History shows tournament isn't a gimme for MLS

By Paul Danzer, Columbian Soccer, hockey and Community Sports Reporter



PORTLAND — The Lamar Hunt U.S. Open Cup can present a conundrum for Major League Soccer coaches.

Facing a lower-division opponent in a knockout match — as the Portland Timbers will do Wednesday when the Wilmington (N.C.) Hammerheads of USL Pro visit Jeld-Wen Field — offers an opportunity to give playing time to some lesser-used players. But, as Timbers fans know, lower-division teams often win.

Last season, eight of the 16 U.S.-based MLS teams lost in their first tournament match — including a Timbers loss to Cal FC that started a downward spiral that led to the firing of coach John Spencer.

That history doesn’t matter to current Timbers coach Caleb Porter. But on Tuesday he insisted that this tournament — in its 100th season — does matter.

“The measurement of a successful club is the ability to win trophies. As much as we’re encouraged by the direction we’re headed, this club hasn’t won any trophies in the MLS era,” Porter said.

To win this tournament, the Timbers need to win five games — without losing.

The single-elimination of this tournament makes it different from a mid-season MLS match, according to Timbers midfielder Will Johnson.

“I enjoy it,” Johnson said. “I think it’s big for this club to do big things in the tournament and take it seriously. Hopefully our performance will reflect that.”

Johnson expects to be on the field, but chances are some of the players who have been regular starters for MLS matches will be resting.

Porter never discusses his lineup decisions ahead of matches, but said that he feels like he has at least 16 starters on his roster, so the lineup that starts against the Hammerheads will be built to win.

“To win the game, that’s the No. 1 priority. But also if we can continue to build our depth, this is probably a good week to do that,” Porter said.

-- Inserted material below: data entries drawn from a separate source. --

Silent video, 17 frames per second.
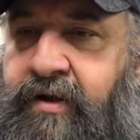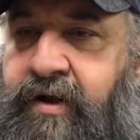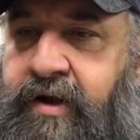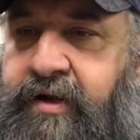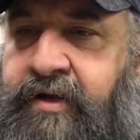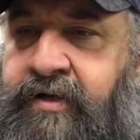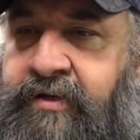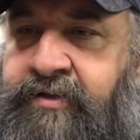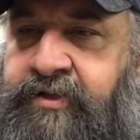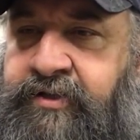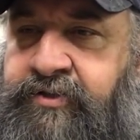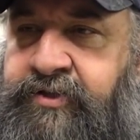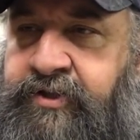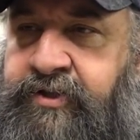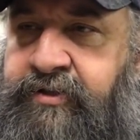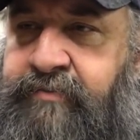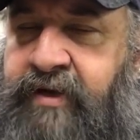I get on
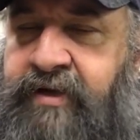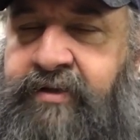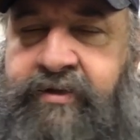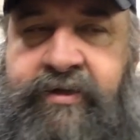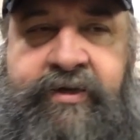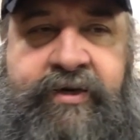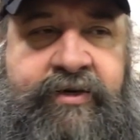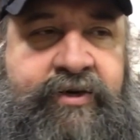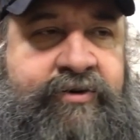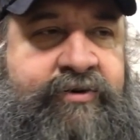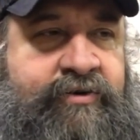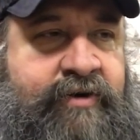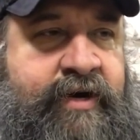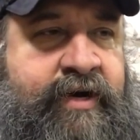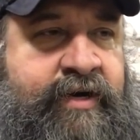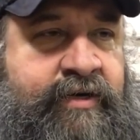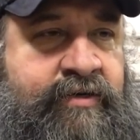YouTube, I look at other
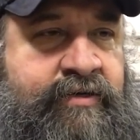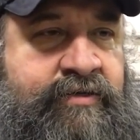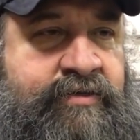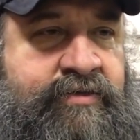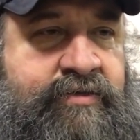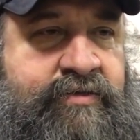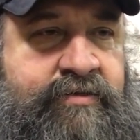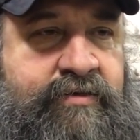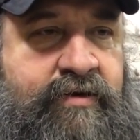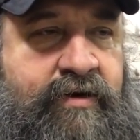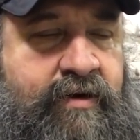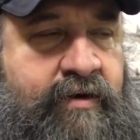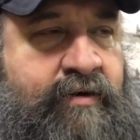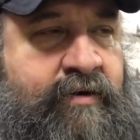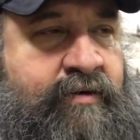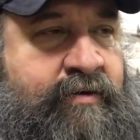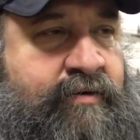creators,
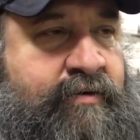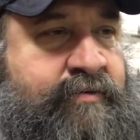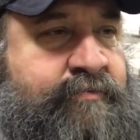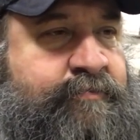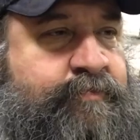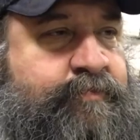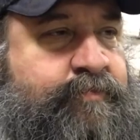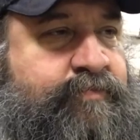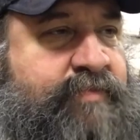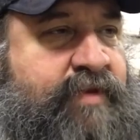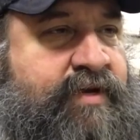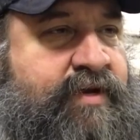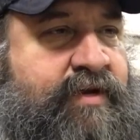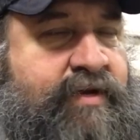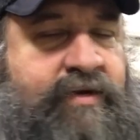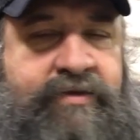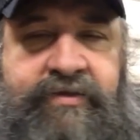uh,
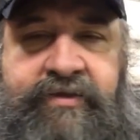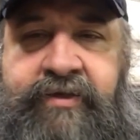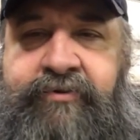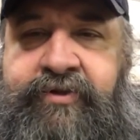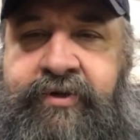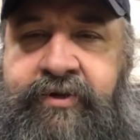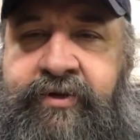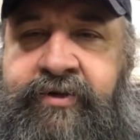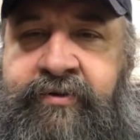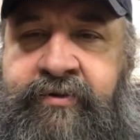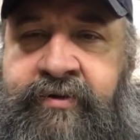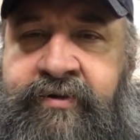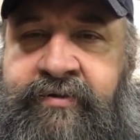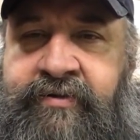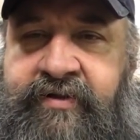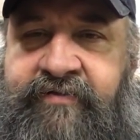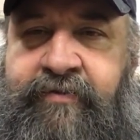see what they're
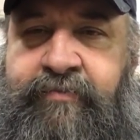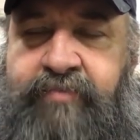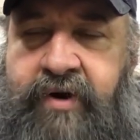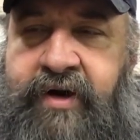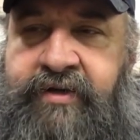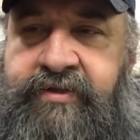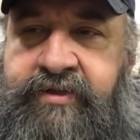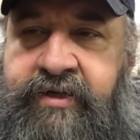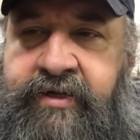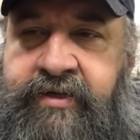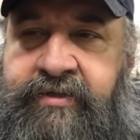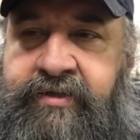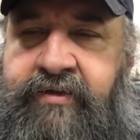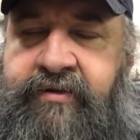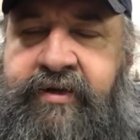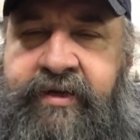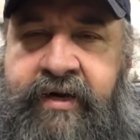doing, different
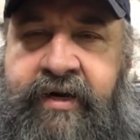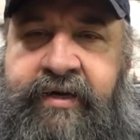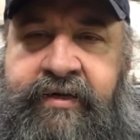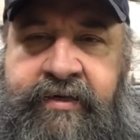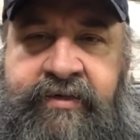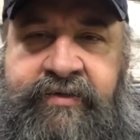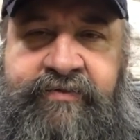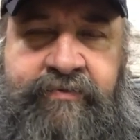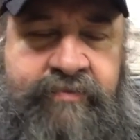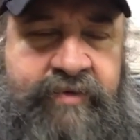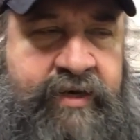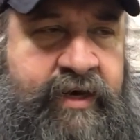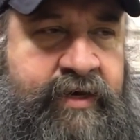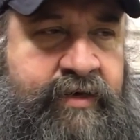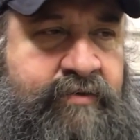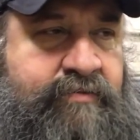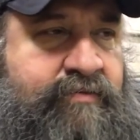projects. I'll get ideas from
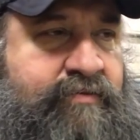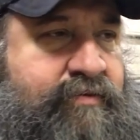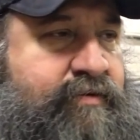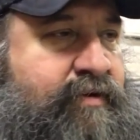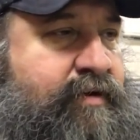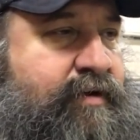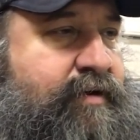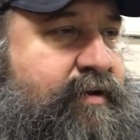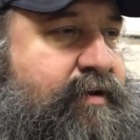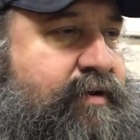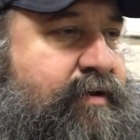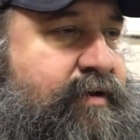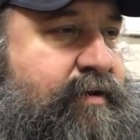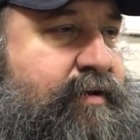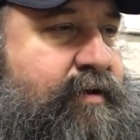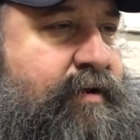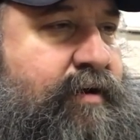that,
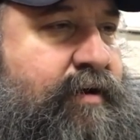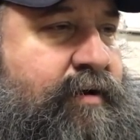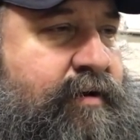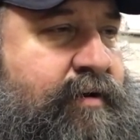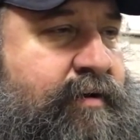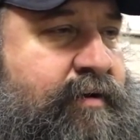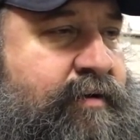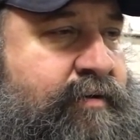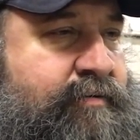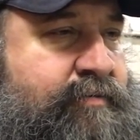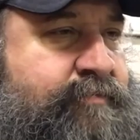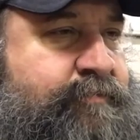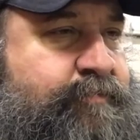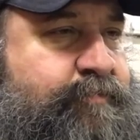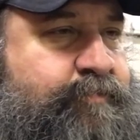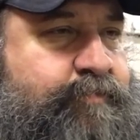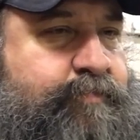uh,
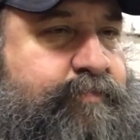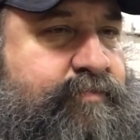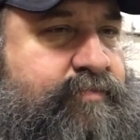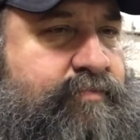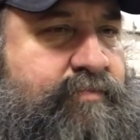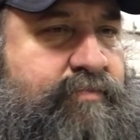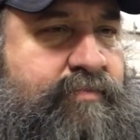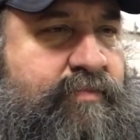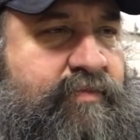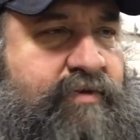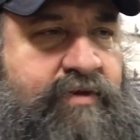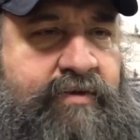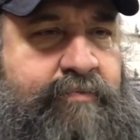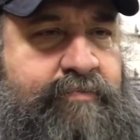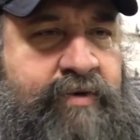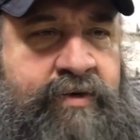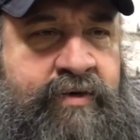
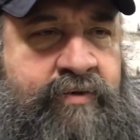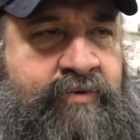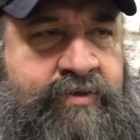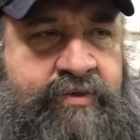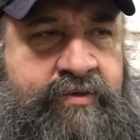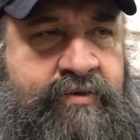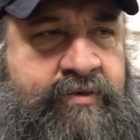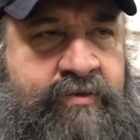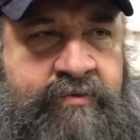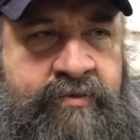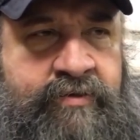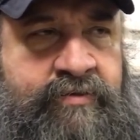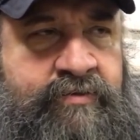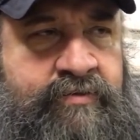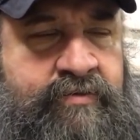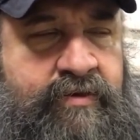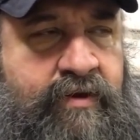depending on what they're
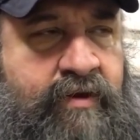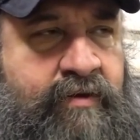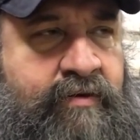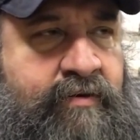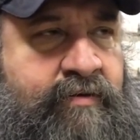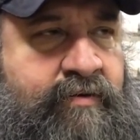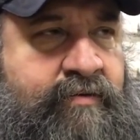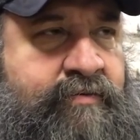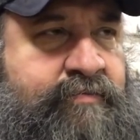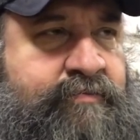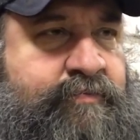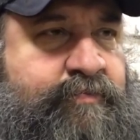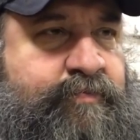doing. Uh,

Johnson, a Toronto native, said being Canadian doesn’t diminish the significance of the U.S. Open Cup. He noted that soccer players are accustomed to playing in multiple competitions each year.

“In Europe you have three or four Cups and competitions,” Johnson said. “As the MLS fan becomes more knowledgeable, around the league you’re starting to see fans start to take this pretty seriously as well.”

To make sure his players take this seriously, Porter said he did mention to the team that in 2012 eight MLS clubs were beaten by lower-division clubs in their first Cup match.

“That’s not going to happen on my watch,” Porter said.